Dr. Randy Longenecker of the Ohio State University Rural Program said the University of Alabama program is one of the most extensive, but that there are a number of similar programs throughout the country, including those at the University of Colorado, the University of Wisconsin, Dartmouth College and West Virginia University at Morgantown, among others.

But Longenecker said simply attracting students to rural medical programs is not enough because "there are so many ways the pipeline can leak."

He said a relatively small number of rural students get into medical school in the first place and many who do see medical school as their ticket out of a rural area. Others initially plan to go back but then get their education and do their residency in urban areas and end up meeting a spouse and establishing a life in the city instead.

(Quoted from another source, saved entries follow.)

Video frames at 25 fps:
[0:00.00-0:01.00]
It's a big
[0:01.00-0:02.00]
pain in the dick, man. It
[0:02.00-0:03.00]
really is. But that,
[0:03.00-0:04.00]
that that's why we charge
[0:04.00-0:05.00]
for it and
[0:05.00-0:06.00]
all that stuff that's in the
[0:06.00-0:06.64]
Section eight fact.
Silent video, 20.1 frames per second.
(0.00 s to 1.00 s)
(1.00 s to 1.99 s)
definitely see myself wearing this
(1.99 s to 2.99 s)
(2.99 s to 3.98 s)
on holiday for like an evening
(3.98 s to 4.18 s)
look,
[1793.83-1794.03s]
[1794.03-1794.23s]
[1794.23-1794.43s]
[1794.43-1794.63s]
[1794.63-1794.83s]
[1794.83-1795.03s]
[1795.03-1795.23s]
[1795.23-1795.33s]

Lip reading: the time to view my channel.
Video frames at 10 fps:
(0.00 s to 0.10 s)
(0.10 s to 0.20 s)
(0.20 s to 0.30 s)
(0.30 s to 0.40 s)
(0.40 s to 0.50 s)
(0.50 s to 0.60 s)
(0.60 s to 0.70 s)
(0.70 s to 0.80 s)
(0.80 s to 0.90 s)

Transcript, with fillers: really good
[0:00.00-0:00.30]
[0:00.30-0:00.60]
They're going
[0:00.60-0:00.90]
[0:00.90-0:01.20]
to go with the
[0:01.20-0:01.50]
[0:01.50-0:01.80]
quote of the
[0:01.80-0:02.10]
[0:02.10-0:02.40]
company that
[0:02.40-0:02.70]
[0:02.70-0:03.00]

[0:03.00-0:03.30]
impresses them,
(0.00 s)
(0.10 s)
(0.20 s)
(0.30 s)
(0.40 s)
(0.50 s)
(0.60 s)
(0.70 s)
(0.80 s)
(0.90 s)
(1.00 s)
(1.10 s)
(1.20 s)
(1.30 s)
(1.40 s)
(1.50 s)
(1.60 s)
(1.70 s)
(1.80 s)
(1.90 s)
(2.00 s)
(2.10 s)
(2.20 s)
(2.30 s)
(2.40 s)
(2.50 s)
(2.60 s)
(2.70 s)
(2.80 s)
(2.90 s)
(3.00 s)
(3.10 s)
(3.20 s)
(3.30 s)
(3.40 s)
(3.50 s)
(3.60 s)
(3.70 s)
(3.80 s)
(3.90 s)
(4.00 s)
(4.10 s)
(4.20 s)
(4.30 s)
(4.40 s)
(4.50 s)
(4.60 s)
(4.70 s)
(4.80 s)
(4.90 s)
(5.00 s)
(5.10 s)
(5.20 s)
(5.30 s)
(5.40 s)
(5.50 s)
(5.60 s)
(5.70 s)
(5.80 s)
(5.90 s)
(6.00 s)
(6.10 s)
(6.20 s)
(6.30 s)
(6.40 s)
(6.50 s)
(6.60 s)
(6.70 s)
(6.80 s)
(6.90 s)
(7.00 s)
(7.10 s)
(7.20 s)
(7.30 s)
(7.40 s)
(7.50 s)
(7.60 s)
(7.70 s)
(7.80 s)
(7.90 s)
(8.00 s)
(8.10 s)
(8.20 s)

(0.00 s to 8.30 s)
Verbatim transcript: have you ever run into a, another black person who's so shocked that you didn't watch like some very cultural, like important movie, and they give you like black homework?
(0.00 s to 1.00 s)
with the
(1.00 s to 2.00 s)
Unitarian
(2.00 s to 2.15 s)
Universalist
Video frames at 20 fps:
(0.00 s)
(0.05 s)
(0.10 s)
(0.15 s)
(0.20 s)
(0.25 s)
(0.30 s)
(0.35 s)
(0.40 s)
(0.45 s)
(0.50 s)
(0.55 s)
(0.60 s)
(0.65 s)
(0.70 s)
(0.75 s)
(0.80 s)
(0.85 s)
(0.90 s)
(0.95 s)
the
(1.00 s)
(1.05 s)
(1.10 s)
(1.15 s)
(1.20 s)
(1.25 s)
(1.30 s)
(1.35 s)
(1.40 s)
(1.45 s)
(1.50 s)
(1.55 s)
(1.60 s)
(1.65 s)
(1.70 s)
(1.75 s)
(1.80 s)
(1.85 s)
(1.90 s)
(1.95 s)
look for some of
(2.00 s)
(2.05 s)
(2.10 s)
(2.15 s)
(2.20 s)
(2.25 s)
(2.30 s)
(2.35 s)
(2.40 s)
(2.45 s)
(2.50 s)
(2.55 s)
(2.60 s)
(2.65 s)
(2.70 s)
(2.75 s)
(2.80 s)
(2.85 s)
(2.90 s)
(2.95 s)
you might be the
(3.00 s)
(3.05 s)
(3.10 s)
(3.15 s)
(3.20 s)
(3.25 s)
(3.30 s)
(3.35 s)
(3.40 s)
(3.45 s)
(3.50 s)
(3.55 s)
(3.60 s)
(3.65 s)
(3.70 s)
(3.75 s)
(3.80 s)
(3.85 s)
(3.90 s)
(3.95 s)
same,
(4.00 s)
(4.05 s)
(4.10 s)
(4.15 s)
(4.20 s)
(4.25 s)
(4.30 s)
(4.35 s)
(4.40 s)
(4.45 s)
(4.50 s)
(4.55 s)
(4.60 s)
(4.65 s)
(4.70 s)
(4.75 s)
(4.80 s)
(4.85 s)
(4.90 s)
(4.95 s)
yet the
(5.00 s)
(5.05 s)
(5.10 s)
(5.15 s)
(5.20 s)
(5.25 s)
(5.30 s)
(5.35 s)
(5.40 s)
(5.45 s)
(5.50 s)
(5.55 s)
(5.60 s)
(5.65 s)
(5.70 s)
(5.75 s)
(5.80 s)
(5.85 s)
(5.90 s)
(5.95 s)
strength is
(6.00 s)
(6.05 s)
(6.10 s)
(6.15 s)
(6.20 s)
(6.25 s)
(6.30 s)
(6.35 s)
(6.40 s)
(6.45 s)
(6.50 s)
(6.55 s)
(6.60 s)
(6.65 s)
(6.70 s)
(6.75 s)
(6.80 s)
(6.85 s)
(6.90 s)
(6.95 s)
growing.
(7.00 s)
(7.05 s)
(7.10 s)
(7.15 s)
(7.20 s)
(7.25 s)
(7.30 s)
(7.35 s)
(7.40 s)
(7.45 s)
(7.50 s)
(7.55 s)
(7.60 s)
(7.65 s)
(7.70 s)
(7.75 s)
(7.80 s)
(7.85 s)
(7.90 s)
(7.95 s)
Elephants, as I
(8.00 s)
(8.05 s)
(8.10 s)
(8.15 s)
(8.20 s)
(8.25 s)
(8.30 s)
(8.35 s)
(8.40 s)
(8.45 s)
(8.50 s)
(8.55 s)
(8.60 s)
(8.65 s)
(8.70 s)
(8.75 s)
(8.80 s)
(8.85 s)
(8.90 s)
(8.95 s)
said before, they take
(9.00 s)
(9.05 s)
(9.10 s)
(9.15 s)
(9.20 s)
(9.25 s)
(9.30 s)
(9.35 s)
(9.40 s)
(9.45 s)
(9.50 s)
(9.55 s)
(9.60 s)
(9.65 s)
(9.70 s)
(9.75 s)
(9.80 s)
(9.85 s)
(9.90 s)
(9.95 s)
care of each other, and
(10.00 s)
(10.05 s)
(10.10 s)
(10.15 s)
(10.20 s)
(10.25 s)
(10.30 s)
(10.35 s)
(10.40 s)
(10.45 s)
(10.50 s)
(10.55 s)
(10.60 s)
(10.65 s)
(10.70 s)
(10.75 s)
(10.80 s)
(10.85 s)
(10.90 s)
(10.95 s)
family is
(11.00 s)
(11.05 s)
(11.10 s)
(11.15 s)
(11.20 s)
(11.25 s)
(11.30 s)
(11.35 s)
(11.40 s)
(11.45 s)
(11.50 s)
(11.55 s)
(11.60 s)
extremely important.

Kollisch and Longenecker both said they are aware of the draw of living in an urban area and the challenges faced by doctors in rural areas lack of equipment, lack of funding, lower levels of insurance reimbursement, to name a few. But, for them, the benefits of living in a rural area far outweigh the negatives.

"For me, as a rural physician, I can think of no more rewarding career," Longenecker said. "It's more a 9-to-5 job in an urban environment, whereas for us, in a rural area, it's a way of life."